I’d honestly re-live everything I have gone through with them just to have those moments back again. Yes, everything… the good, the bad and the ugly, just because I miss them little no matter the struggles. It all goes by too fast, so embrace it all, and keep your relationship a huge priority as you go along in this. The worst thing is to become so divided that you lose one another. YOU NEED EACHOTHER’S SUPPORT IN THIS! With one baby you need to stand as one, with two you must, must, must! This experience will at times test you and the strength of your marriage, but nothing can break it if you do not allow it to.
So my best advice is…
1) Accept that your partner will make mistakes, as will you.

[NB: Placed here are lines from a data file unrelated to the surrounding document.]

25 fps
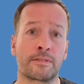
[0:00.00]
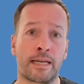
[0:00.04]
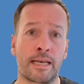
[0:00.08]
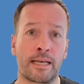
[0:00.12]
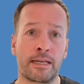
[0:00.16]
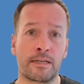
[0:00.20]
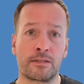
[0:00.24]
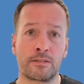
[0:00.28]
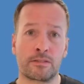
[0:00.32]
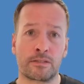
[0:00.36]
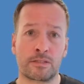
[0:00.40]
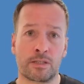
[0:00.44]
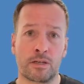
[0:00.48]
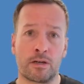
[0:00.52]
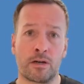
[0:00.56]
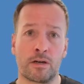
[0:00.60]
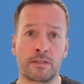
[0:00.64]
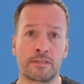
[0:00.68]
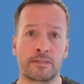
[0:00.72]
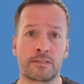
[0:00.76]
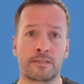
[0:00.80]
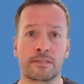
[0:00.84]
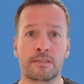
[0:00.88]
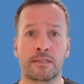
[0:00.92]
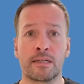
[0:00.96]
delicate
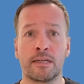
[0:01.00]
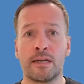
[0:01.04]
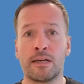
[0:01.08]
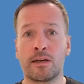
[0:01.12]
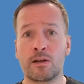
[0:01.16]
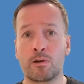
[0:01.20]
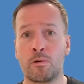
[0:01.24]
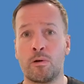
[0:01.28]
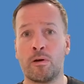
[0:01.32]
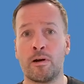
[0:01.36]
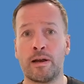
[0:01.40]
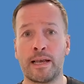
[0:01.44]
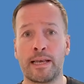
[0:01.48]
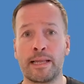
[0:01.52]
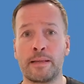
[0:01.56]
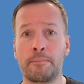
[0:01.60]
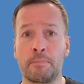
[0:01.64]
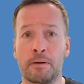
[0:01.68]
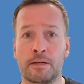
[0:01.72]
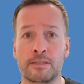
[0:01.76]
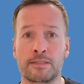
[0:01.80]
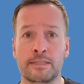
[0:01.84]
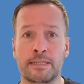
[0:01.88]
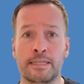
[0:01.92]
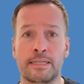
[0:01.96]
tasks, quietly
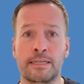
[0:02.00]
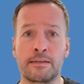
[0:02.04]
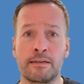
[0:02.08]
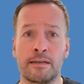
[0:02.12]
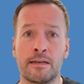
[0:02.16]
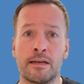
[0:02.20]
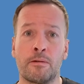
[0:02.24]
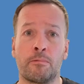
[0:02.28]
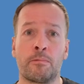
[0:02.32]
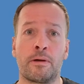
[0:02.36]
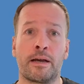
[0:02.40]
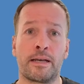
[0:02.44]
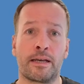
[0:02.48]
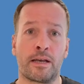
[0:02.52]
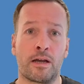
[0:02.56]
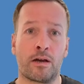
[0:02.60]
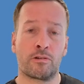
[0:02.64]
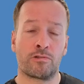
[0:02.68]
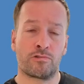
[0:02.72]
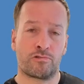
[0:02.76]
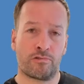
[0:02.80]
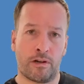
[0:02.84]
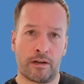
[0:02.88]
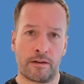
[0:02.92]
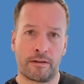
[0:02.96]
buzzing where no
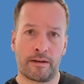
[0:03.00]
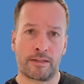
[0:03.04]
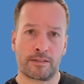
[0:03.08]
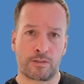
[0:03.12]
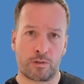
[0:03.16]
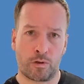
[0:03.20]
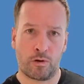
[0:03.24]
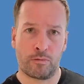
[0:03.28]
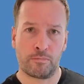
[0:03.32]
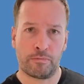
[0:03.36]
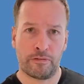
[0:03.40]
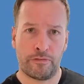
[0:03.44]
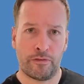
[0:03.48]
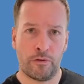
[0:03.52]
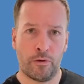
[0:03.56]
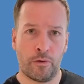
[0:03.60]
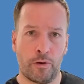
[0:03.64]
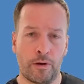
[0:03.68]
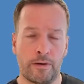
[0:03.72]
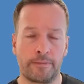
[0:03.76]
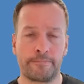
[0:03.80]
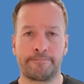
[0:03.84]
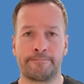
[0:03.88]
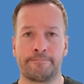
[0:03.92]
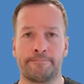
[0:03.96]
drone has gone
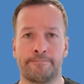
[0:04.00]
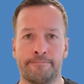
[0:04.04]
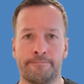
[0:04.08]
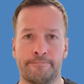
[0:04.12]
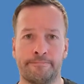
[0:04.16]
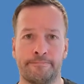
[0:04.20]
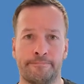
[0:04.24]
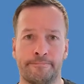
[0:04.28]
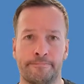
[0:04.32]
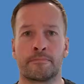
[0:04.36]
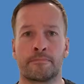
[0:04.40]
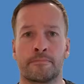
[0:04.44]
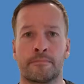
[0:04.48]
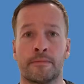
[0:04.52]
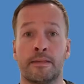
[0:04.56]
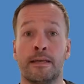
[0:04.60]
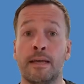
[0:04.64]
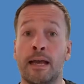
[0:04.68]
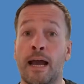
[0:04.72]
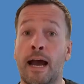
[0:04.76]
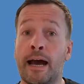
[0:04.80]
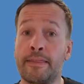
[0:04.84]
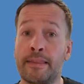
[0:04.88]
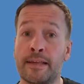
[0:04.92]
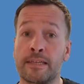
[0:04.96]
before.
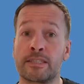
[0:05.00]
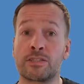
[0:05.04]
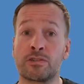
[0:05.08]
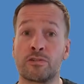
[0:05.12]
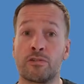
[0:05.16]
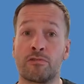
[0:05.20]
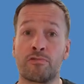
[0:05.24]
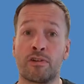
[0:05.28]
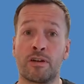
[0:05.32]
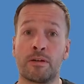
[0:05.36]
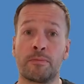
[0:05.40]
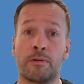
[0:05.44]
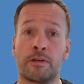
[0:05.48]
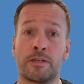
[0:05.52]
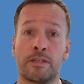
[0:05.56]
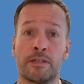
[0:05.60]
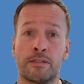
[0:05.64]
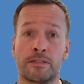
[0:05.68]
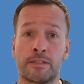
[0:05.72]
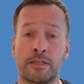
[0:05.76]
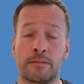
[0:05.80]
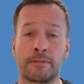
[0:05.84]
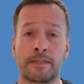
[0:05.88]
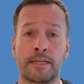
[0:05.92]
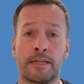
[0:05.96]
And that's your robot news
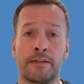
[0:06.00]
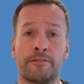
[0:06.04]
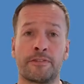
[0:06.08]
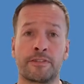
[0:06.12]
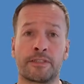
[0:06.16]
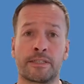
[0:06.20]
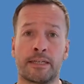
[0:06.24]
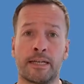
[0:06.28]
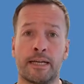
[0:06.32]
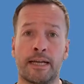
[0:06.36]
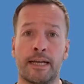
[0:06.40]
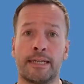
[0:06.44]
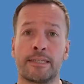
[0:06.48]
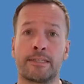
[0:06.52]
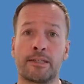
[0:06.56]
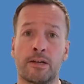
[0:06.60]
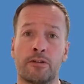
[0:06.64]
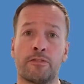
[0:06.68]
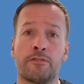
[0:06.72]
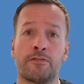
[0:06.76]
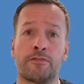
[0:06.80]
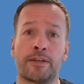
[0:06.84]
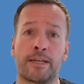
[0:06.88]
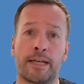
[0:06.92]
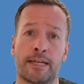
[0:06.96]
update for today.
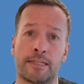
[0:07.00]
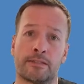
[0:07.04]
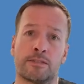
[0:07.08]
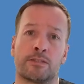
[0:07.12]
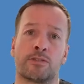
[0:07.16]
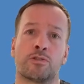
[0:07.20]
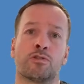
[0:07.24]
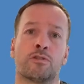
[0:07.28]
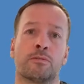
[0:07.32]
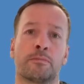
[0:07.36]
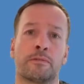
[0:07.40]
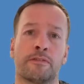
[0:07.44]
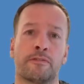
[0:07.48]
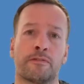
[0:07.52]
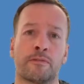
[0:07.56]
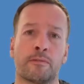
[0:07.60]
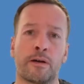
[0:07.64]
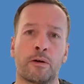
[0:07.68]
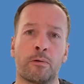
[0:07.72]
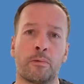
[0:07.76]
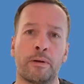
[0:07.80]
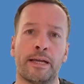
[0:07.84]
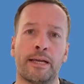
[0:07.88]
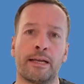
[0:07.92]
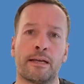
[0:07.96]
Don't forget to join me for my
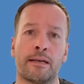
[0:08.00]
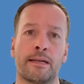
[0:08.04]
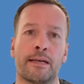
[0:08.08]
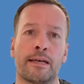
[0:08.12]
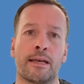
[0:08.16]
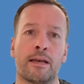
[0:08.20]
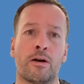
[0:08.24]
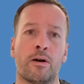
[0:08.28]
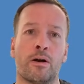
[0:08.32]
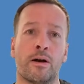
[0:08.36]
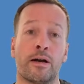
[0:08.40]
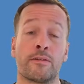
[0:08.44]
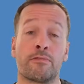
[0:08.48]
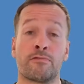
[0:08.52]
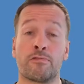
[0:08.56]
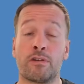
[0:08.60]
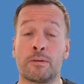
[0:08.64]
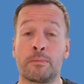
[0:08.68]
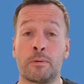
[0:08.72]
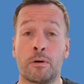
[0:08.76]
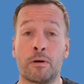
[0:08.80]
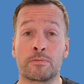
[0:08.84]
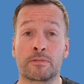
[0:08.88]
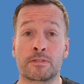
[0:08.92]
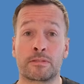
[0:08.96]
weekly live
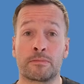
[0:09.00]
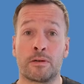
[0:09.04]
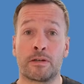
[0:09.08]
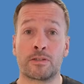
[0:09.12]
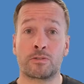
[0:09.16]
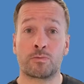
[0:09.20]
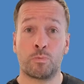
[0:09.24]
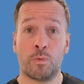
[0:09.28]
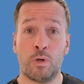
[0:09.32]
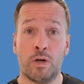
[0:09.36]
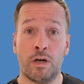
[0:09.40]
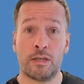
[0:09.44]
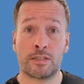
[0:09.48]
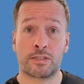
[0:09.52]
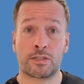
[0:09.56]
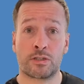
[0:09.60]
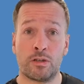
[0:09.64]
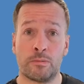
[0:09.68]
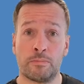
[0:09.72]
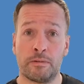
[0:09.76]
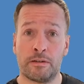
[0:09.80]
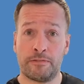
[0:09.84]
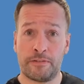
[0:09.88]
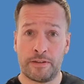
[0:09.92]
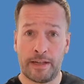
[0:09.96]
Robot Optimised
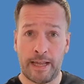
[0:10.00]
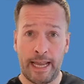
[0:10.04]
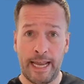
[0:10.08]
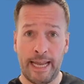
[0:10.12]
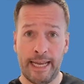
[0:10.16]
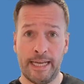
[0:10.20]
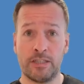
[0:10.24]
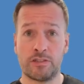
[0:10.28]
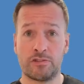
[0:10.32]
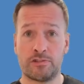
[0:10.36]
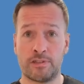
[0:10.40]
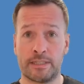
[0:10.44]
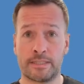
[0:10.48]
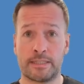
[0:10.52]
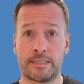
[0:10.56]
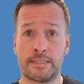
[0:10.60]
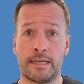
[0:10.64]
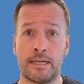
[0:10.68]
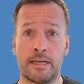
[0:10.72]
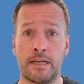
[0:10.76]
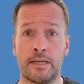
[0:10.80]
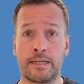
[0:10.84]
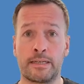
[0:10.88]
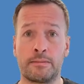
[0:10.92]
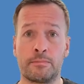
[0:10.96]
workshop if you're interested in
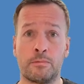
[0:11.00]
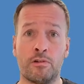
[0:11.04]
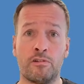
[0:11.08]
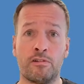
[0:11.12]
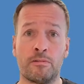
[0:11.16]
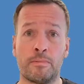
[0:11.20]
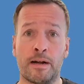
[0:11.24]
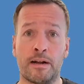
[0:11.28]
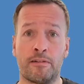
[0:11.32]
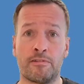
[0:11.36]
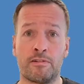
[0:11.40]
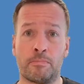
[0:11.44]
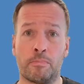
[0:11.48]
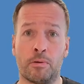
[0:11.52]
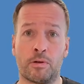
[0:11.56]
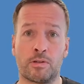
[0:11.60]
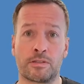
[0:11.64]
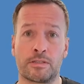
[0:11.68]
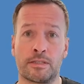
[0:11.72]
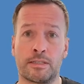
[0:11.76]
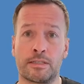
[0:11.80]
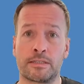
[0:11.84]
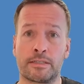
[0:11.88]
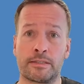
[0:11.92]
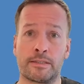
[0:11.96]
learning more about
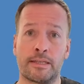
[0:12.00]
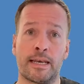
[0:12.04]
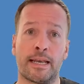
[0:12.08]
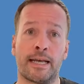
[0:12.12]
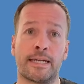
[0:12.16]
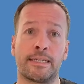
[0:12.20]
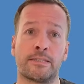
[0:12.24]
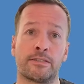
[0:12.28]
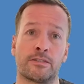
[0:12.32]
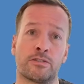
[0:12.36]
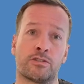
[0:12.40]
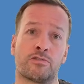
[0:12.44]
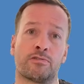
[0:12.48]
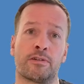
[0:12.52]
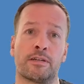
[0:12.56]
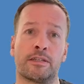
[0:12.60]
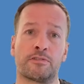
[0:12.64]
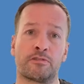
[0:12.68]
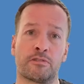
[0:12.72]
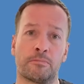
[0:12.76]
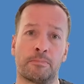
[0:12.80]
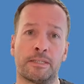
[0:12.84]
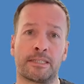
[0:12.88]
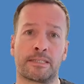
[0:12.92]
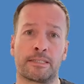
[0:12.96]
robotics and the latest trends
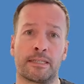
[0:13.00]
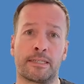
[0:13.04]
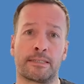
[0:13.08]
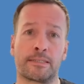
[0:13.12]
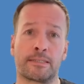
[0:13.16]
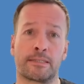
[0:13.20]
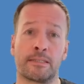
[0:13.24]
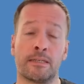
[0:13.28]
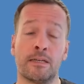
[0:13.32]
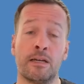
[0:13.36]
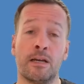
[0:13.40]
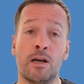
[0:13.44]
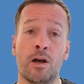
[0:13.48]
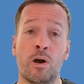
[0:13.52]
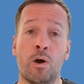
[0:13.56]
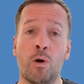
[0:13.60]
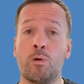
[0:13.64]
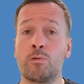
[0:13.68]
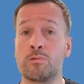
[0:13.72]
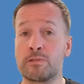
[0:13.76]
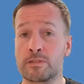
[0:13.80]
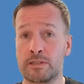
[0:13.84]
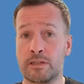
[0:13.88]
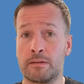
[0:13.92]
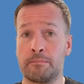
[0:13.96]
for business.
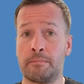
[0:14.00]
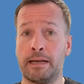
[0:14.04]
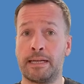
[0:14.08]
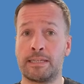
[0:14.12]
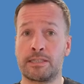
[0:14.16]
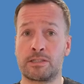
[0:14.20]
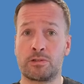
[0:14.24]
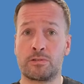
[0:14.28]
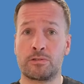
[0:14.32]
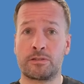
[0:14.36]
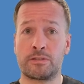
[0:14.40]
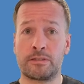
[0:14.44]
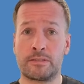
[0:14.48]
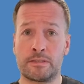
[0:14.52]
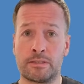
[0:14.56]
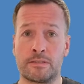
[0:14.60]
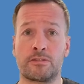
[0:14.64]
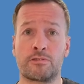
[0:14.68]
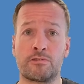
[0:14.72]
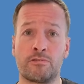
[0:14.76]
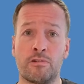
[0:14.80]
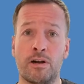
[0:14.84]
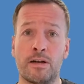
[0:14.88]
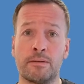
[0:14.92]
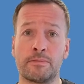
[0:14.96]
Also, make sure to
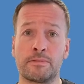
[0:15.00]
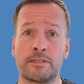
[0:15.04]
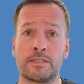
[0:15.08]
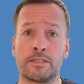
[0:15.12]
subscribe to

Don’t let it divide you.
You have to be in this adventure together.
2) Do make time for one another.
Don’t allow your relationship to get completely lost in the shuffle. This is a huge reason for divorce after children.
3) Do get your rest whenever you can.
This includes naps of your own, and time to just de-stress and unwind. Working together with your partner (friends and family also) you should be able to do this. It is time for you to get back in touch with you and who YOU are, and maybe do something to make yourself feel good again. Get a manicure, your hair done, take a spin class. Whatever once gave you pleasure and an increase in self-esteem..DO IT! Make it happen.
4) Don’t take on the world.
Taking on twins is a ride in and of itself. One child is a ride, two is more fun, but it is also harder, nobody can deny that. Don’t expect to keep a perfect house, a sexually satisfied husband at all times, all children completely content 24/7. It just isn’t possible. If you don’t expect perfection and accept imperfection, as there will be some… you will feel like a much better mother, wife and woman. Don’t run yourself ragged, and do let certain things slide for awhile. Things that can slide. (Not like feeding your kids, I mean like the laundry and dishes, etc.) You aren’t a superhuman, even if you are a super mom.
5) Realize that there will be times where things get easier and then things get harder (like overnight) again.
There are stages, phases, changes, but there is no perfect age. There will be hardships and changes with any and every age up until your children leave home, and even beyond. I’m not quite there yet, but WAH!!! Not too far off anyway. You may see things get wonderful and boom.. a step back with your twins. Expect waves, expect ups and downs. But do know that in a WHOLE.. things do get easier. You manage things better, you become more ‘been there, done that’. You are a pro or a ‘pro-to-be’ depending on when you are reading this. Nothing can tear you down and break your spirit unless you let it. Follow the road and eventually you will get to a happy place where you can watch your twins in amazement and say, ”Damn it, I did a freakin’ terrific job!”
So this is our story over the first 4 years of life. I hope it helps out somebody. I know it is extremely long, but it has been a long journey. Twins have ended up being the greatest gift that I never could have expected. Through it all, it’s SO worth it!
Good luck twin moms and twin mamas-to-be!!